→ Task: Word for word, set down the records and skip each picture.

(Stored data entries)
***

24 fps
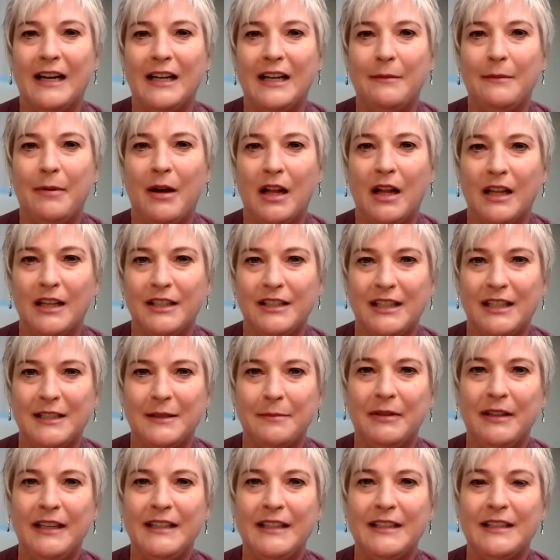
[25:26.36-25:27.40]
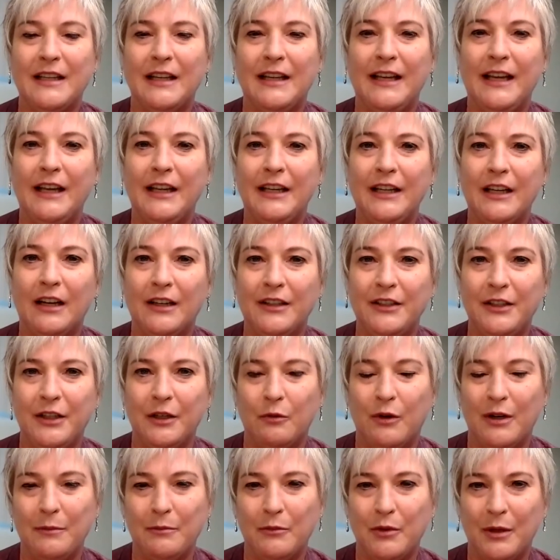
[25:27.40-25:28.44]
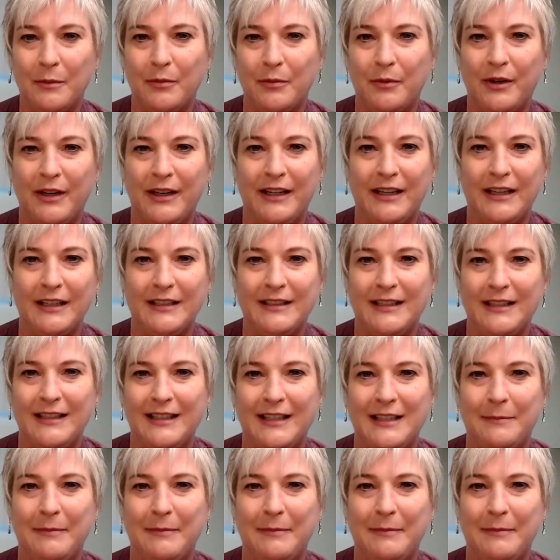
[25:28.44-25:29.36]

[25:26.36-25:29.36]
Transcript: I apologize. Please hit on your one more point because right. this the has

***

→ Written reply:
24 fps
[25:26.36-25:27.40]
[25:27.40-25:28.44]
[25:28.44-25:29.36]

[25:26.36-25:29.36]
Transcript: I apologize. Please hit on your one more point because right. this the has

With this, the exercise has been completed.